Loadings: $$\,\mathbf{p}_1$$

We will discuss how to determine the number of components to use in a future section, and how to compute them, but for now we accept there are two important components, $$\mathbf{p}_1$$ and $$\mathbf{p}_2$$. They are:

$\begin{split}\mathbf{p}_1 = \begin{bmatrix} +0.46 \\ -0.47 \\ +0.53 \\ -0.50 \\ +0.15 \end{bmatrix} \qquad \text{and} \qquad \mathbf{p}_2 = \begin{bmatrix} -0.37 \\ +0.36 \\ +0.20 \\ -0.22 \\ +0.80 \end{bmatrix}\\\end{split}$

Where we might visualize that first component by a bar plot: This plot shows the first component. All variables, except for hardness have large values in $$\mathbf{p}_1$$. If we write out the equation for $$t_1$$ for an observation $$i$$:

(1)$t_{i,1} = 0.46 \,\, x_\text{oil} - 0.47 \,\, x_\text{density} + 0.53 \,\, x_\text{crispy} - 0.50 \,\, x_\text{fracture} + 0.15 \,\, x_\text{hardness}$

Once we have centered and scaled the data, remember that a negative $$x$$-value is a value below the average, and that a positive $$x$$-value lies above the average.

For a pastry product to have a high $$t_1$$ value would require it to have some combination of above-average oil level, low density, and/or be more crispy and/or only have a small angle by which it can be bent before it fractures, i.e. low fracturability. So pastry observations with high $$t_1$$ values sound like they are brittle, flaky and light. Conversely, a product with low $$t_1$$ value would have the opposite sort of conditions: it would be a heavier, more chewy pastry (higher fracture angle) and less crispy.

Scores: $$\,\mathbf{t}_1$$

Let’s examine the score values calculated. As shown in equation (1), the score value is a linear combination of the data, $$\mathbf{x}$$, given by the weights in the loadings matrix, $$\mathbf{P}$$. For the first component, $$\mathbf{t}_1 = \mathbf{X} \mathbf{p}_1$$. The plot here shows the values in vector $$\mathbf{t}_1$$ (an $$N \times 1$$ vector) as a sequence plot The samples appear to be evenly spread, some high and some low on the $$t_1$$ scale. Sample 33 has a $$t_1$$ value of -4.2, indicating it was much denser than the other pastries, and had a high fracture angle (it could be bent more than others). In fact, if we refer to the raw data we can confirm these findings: $$\mathbf{x}_{i=33} = [15.5, \,\, 3125, \,\, 7, \,\, 33, \,\, 92]$$. Also refer back to the scatterplot matrix and mark the point which has density of 3125, and fracture angle of 33. This pastry also has a low oil percentage (15.5%) and low crispy value (7).
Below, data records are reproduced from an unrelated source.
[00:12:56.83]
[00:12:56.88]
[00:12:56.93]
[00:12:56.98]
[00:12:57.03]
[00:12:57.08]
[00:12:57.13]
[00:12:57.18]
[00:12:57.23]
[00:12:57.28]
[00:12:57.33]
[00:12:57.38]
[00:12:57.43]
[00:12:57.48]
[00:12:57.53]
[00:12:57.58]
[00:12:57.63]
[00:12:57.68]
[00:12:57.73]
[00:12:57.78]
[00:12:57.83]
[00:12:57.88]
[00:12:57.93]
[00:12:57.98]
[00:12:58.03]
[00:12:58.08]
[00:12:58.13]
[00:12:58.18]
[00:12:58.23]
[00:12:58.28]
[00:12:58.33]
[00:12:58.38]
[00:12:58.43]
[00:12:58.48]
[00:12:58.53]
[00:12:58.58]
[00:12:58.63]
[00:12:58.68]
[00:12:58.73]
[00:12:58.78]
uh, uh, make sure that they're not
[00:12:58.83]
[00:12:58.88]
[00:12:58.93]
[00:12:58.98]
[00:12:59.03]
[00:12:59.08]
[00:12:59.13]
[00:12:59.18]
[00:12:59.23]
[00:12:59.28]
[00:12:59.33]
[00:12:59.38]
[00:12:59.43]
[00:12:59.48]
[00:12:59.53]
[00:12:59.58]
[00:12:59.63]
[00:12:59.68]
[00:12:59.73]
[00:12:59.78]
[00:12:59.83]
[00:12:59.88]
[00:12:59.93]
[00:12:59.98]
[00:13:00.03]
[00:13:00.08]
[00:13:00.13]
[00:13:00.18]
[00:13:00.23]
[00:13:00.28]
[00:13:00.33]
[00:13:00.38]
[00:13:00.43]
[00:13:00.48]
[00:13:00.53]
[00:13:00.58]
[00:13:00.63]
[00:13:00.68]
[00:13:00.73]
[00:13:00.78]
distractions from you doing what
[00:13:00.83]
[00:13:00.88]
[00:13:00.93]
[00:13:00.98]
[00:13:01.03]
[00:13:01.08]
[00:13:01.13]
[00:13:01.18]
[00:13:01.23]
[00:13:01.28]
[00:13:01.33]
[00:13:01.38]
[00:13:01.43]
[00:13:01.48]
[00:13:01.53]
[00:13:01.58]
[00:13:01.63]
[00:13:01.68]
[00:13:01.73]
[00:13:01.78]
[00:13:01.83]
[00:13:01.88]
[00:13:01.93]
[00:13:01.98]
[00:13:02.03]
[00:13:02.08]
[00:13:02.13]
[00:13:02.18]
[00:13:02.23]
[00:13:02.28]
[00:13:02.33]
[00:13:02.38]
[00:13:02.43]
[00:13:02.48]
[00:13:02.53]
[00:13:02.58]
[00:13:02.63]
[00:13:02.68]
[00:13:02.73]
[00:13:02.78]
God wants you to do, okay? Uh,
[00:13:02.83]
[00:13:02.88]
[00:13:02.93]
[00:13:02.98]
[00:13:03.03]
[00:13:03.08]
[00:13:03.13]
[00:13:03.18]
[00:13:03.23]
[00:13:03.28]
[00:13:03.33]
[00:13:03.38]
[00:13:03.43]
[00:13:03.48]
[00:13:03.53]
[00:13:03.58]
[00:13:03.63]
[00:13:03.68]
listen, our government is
We can also investigate sample 36, with a $$t_1$$ value of 3.6. The raw data again confirm that this pastry follows the trends of other, high $$t_1$$ value pastries. It has a high oil level, low density, high crispiness, and a low fracture angle: $$x_{36} = [21.2, \,\, 2570, \,\, 14, \,\, 13, \,\, 105]$$. Locate again on the scatterplot matrices sample 36 where oil level is 21.2 and the crispiness is 14. Also mark the point where density = 2570 and the fracture value = 13 for this sample.

We note here that this component explains 61% of the original variability in the data. It’s hard to say whether this is high or low, because we are unsure of the degree of error in the raw data, but the point is that a single variable summarizes about 60% of the variability from all 5 columns of raw data.
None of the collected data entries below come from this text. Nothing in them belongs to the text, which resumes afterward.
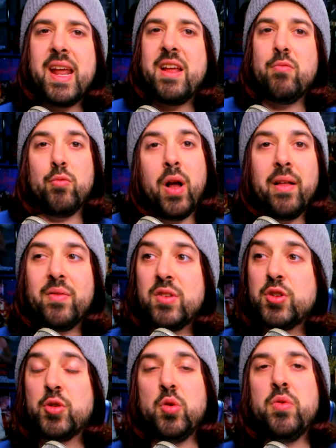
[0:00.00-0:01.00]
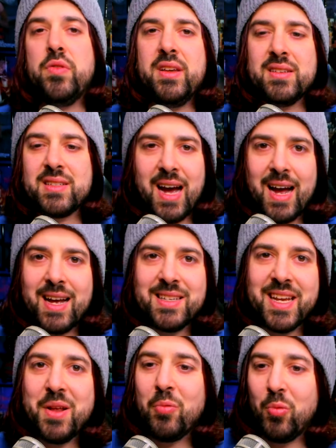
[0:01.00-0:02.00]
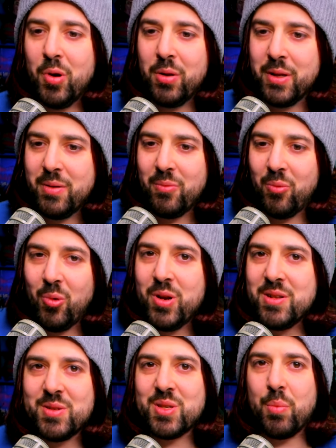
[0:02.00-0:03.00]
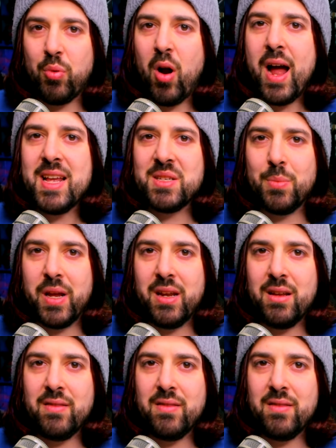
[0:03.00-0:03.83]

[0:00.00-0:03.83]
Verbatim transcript: It, the truth is, guys, it really wouldn't surprise me.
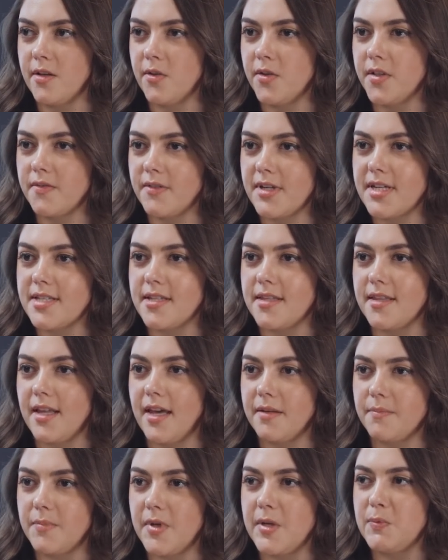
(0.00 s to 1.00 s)
the only reason
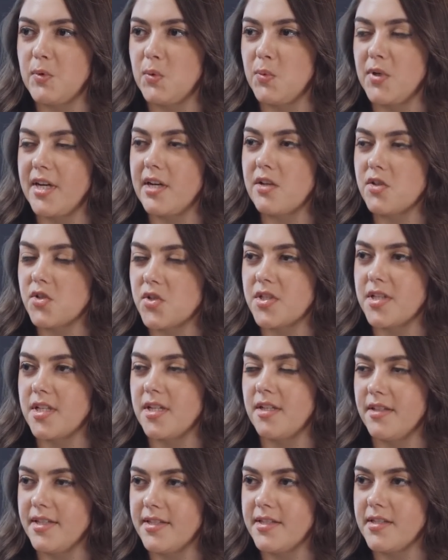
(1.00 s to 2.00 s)
that people were
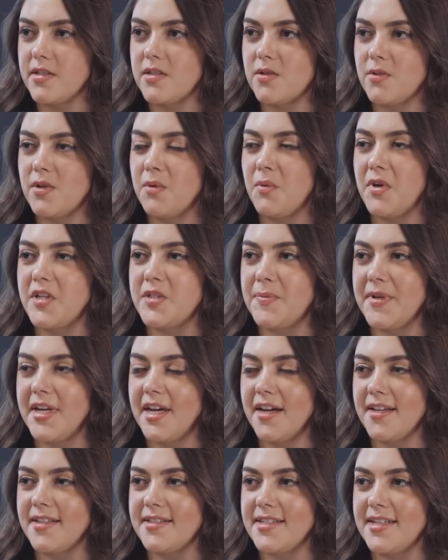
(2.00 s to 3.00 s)
interested to listen to it was
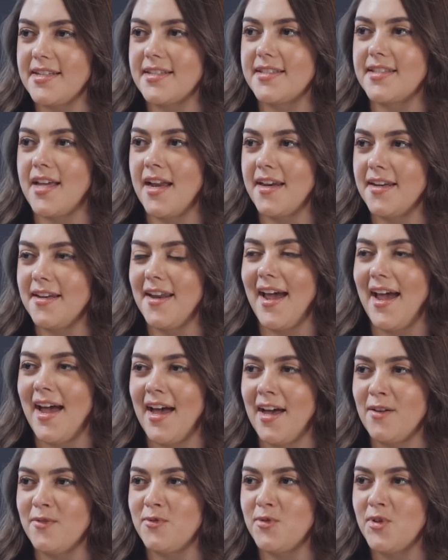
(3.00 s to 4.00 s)
because he decided to
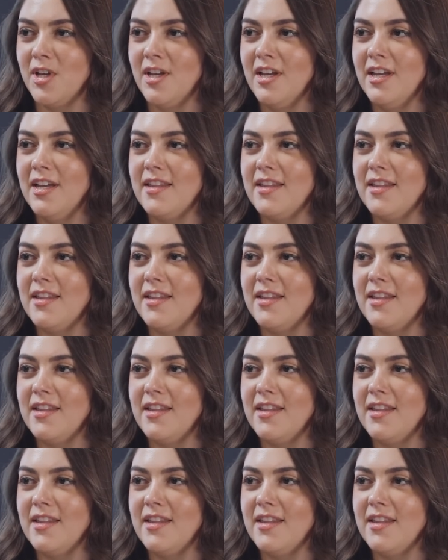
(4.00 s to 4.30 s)
have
Loadings: $$\,\mathbf{p}_2$$ This direction is aligned mainly with the hardness variable: all other variables have a small coefficient in $$\mathbf{p}_2$$. A high $$t_2$$ value is straightforward to interpret: it would imply the pastry has a high value on the hardness scale. Also, this component explains an additional 26% of the variability in the dataset.
Because this component is orthogonal to the first component, we can be sure that this hardness variation is independent of the first component. One valuable way to interpret and use this information is that you can adjust the variables in $$\mathbf{p}_2$$, i.e. the process conditions that affect the pastry’s hardness, without affecting the other pastry properties, i.e the variables described in $$\mathbf{p}_1$$.